I for one definitely support attempts to make math more accessible, even if "more accessible" still requires effort on my part, and even if the author's tone seems overly formal or jargon-laden.
I can only hope the rest of the author's audience has the same attitude. It seems impossible to get anywhere with math without it.
Ok, I think I see what you're trying to say now, though your claim that he is "bluntly interpolating an elite" still seems fantastic to me. I didn't get that impression whatsoever.
Would you mind giving a few (say 3) specific examples from the text that are indicative of this? I (and perhaps others?) am curious what sorts of phrasings give that impression.

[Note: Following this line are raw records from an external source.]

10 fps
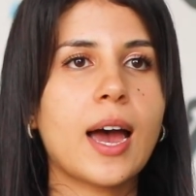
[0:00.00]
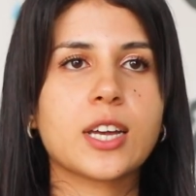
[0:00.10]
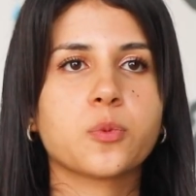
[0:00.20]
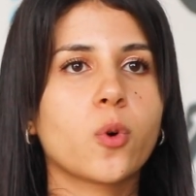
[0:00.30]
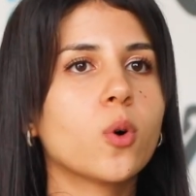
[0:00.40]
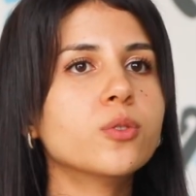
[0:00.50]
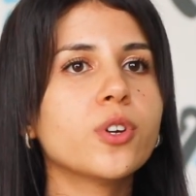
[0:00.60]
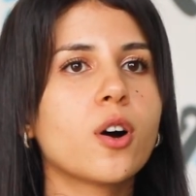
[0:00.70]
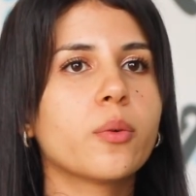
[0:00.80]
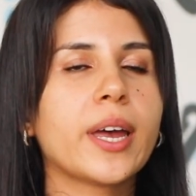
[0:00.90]
As we all
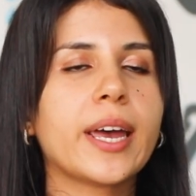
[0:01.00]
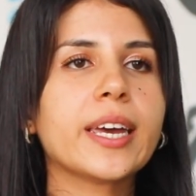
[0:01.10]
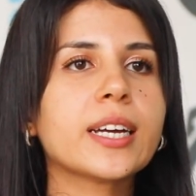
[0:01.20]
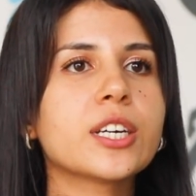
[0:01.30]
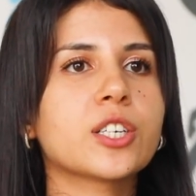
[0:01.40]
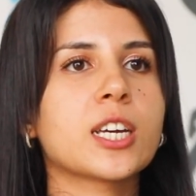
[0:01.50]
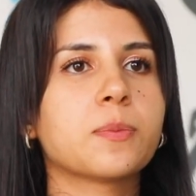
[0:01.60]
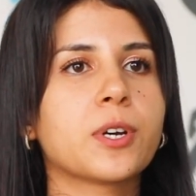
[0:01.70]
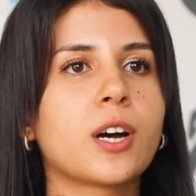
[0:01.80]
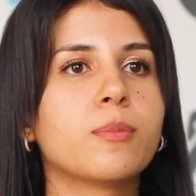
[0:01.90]
know, English
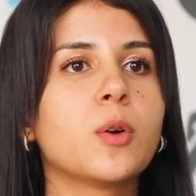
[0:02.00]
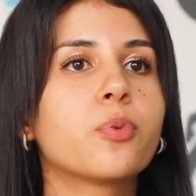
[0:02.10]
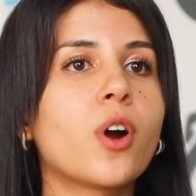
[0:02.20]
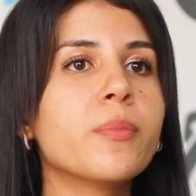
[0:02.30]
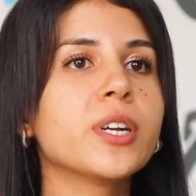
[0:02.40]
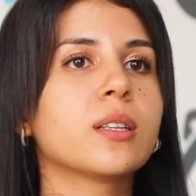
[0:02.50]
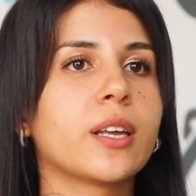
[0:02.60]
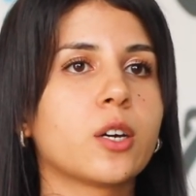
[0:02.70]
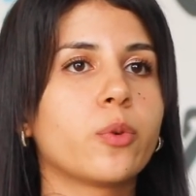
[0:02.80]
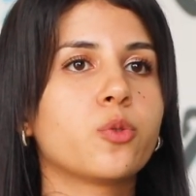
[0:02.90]
has become a prominent
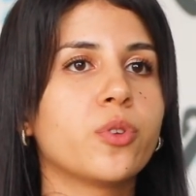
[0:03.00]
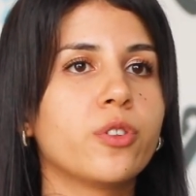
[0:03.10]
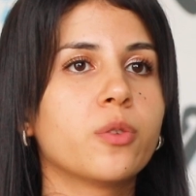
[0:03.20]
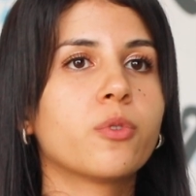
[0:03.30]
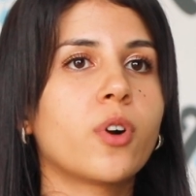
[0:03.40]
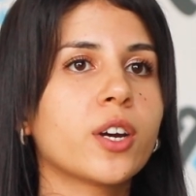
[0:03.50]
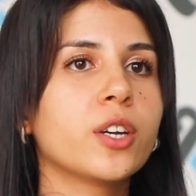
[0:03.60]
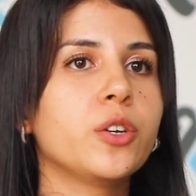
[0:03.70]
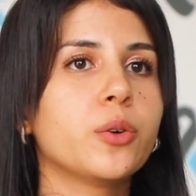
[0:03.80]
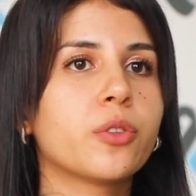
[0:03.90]
language within the
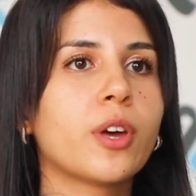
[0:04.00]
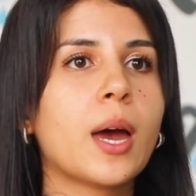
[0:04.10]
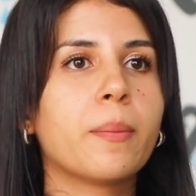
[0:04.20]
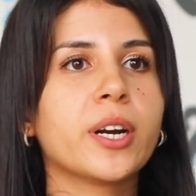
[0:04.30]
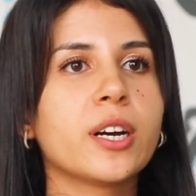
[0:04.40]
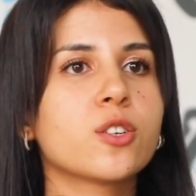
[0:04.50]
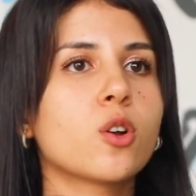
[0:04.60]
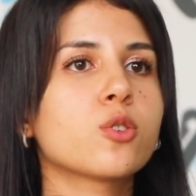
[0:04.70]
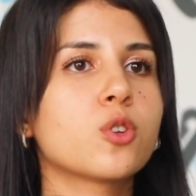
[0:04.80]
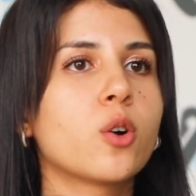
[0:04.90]
Moroccan youth, but it is
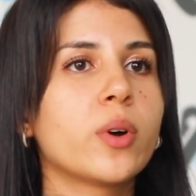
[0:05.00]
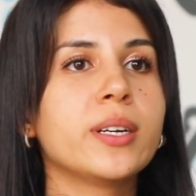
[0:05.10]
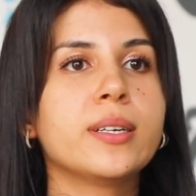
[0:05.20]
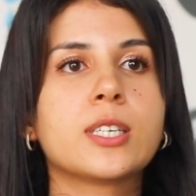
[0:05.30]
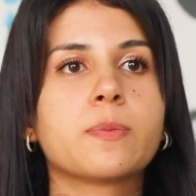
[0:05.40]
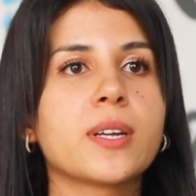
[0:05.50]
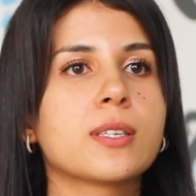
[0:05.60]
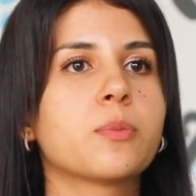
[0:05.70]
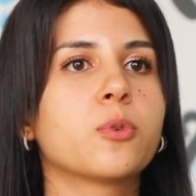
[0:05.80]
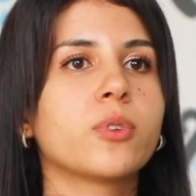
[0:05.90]
also an
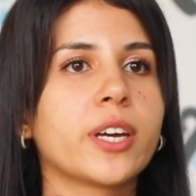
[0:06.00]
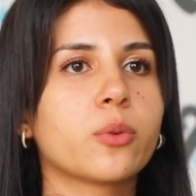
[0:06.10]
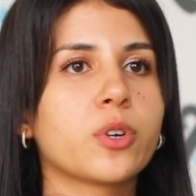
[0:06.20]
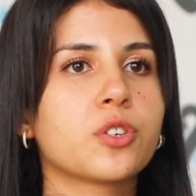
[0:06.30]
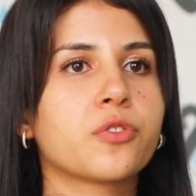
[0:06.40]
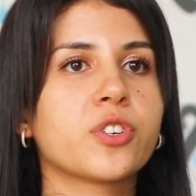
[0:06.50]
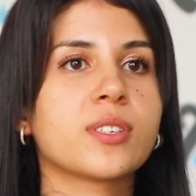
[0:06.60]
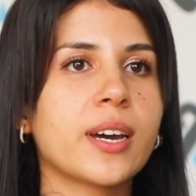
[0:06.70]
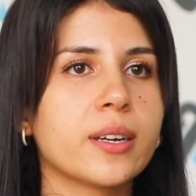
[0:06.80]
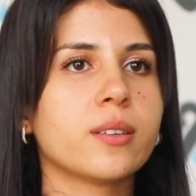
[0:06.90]
indispensable language for
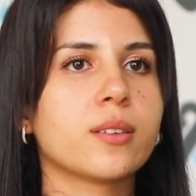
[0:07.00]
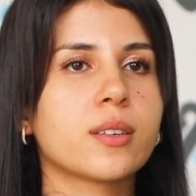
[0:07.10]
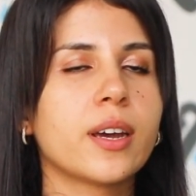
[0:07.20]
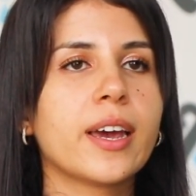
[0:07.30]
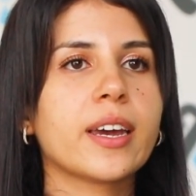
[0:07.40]
science.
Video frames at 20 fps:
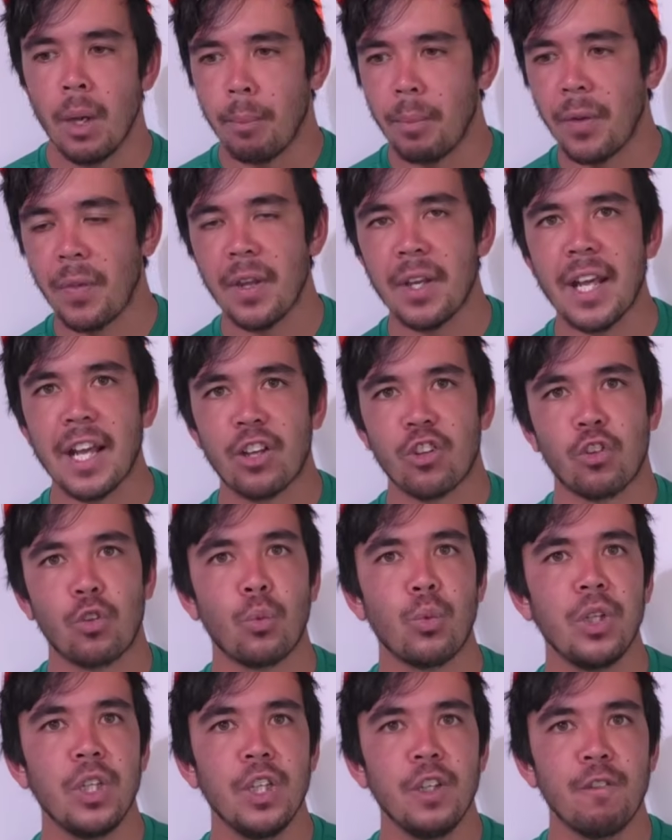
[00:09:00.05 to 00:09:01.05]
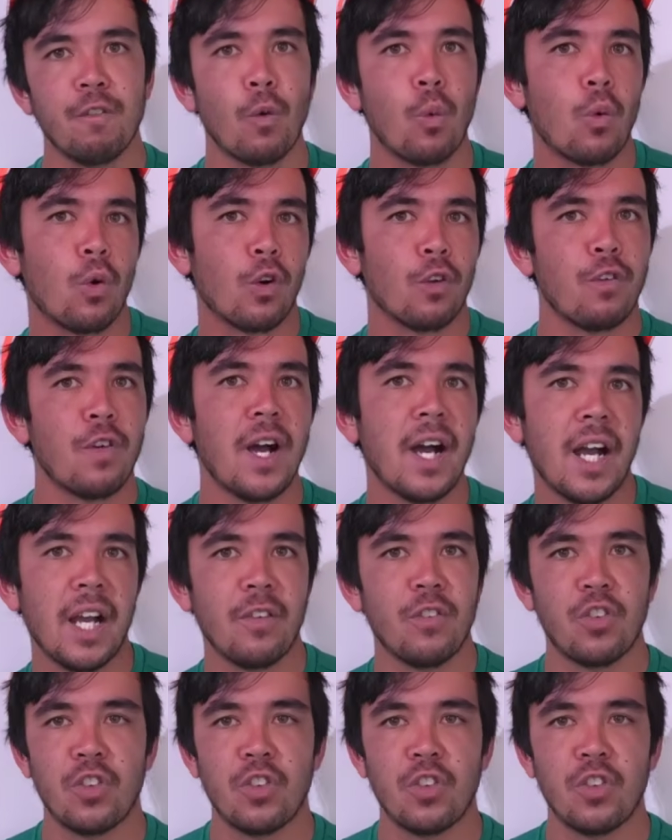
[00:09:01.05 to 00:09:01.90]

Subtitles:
but the next 3, 4, 5,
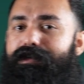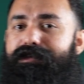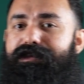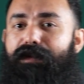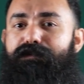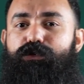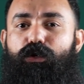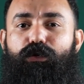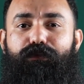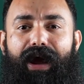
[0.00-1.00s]
some
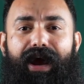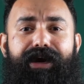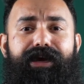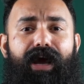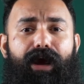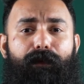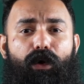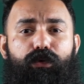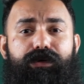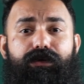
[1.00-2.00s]
sort of idea
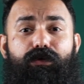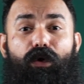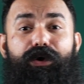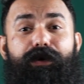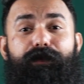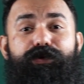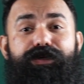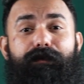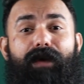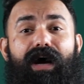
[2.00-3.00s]
about
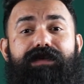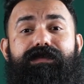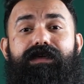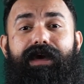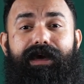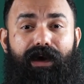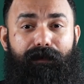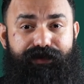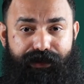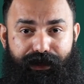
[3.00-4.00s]
contribution margin
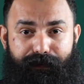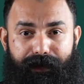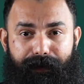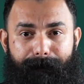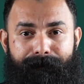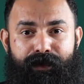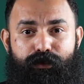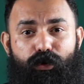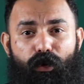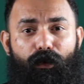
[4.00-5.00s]
income statement.
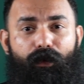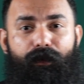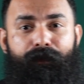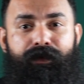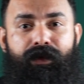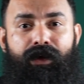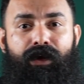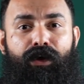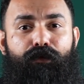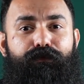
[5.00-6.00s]
So
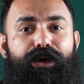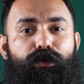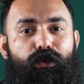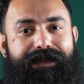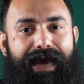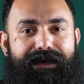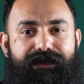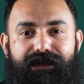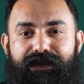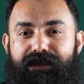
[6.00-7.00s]
we know
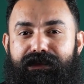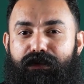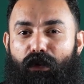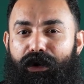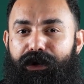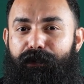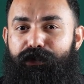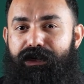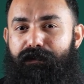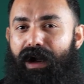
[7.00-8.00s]
that the
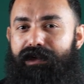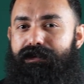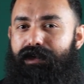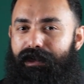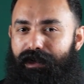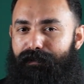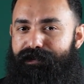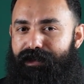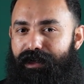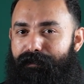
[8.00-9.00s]
contribution margin income
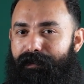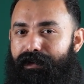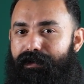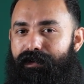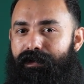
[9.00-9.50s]
statement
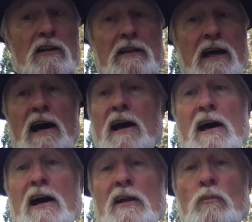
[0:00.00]

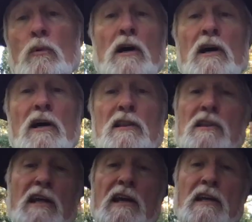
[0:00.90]
not what
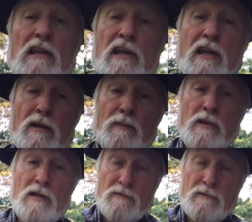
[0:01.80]
they claimed.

I agree that the article isn't as easy to read as the author hopes; it's not exactly "explain it like I'm five". However, I think you're going to have to give more concrete examples of the particular writing style you're objecting to, and how it could be done differently.
Anyone that's covered enough maths or physics to be interested in the subject is unlikely to be put off by the use of the word jest. In order to get to this point you will already be well versed in such language.
For what it's worth, I enjoyed the article. I've used tensors a little bit, but I remain uncomfortable with them. Perhaps I'm exactly the audience you were targeting. :)
The map \alpha:V_1\times \cdots \times V_n\rightarrow
V_1\otimes\cdots \otimes V_n is initial in the (slice) category whose objects are the F-multilinear maps
f:V_1\times \cdots \times V_n\rightarrow W from
V_1\times \cdots \times V_n to vector space W over F,
and whose morphisms are and F-linear maps "between" such multilinear maps--meaning a commuting triangle as follows.
Given f:V_1\times \cdots \times V_n\rightarrow W
and g:V_1\times \cdots \times V_n\rightarrow X,
a morphism \beta:f\rightarrow g "is" (which means "is given by") an F-linear map \beta:W\rightarrow X such that
g = \beta f. Now of course, one has to specify the category in which the equation holds...which would be the category from which the slice category is obtained.
This is all elementary. I hope I haven't deployed the "fake it until you make it" affectation of academic authority that escape_goat (a cute nick) finds deplorable. I do too, though were I to write about it, I would raise the suspicion that I am a disaffected outsider who deserved exile. (I seem to have just done that.)
Nelson's text on tensor analysis is another route to tensorial enlightenment..
I could also add my own obscure blog to the long tail of wannabe math \cap programming blogs: http://publicsphere.org.
If you wanted to define A x B x C, you could begin by looking at (A x B) x C. This is elements like ((a,b), c) which obey tensor product laws. You could alternately look at A x (B x C), i.e. elements like (a, (b, c)).
It's pretty straightforward to prove that there is a natural isomorphism which preserves all the tensor product properties between (A x B) x C and A x (B x C) - it's basically just rearranging the parenthesis. Here the term "natural" also has a technical meaning which agrees completely with it's intuitive one (http://en.wikipedia.org/wiki/Natural_transformation).
Since (A x B) x C is isomorphic to A x (B x C), it's natural to equate them. You can also define A x B x C in the obvious way, which turns out to be isomorphic to the other two.
But it is important to have the theorem proving isomorphism.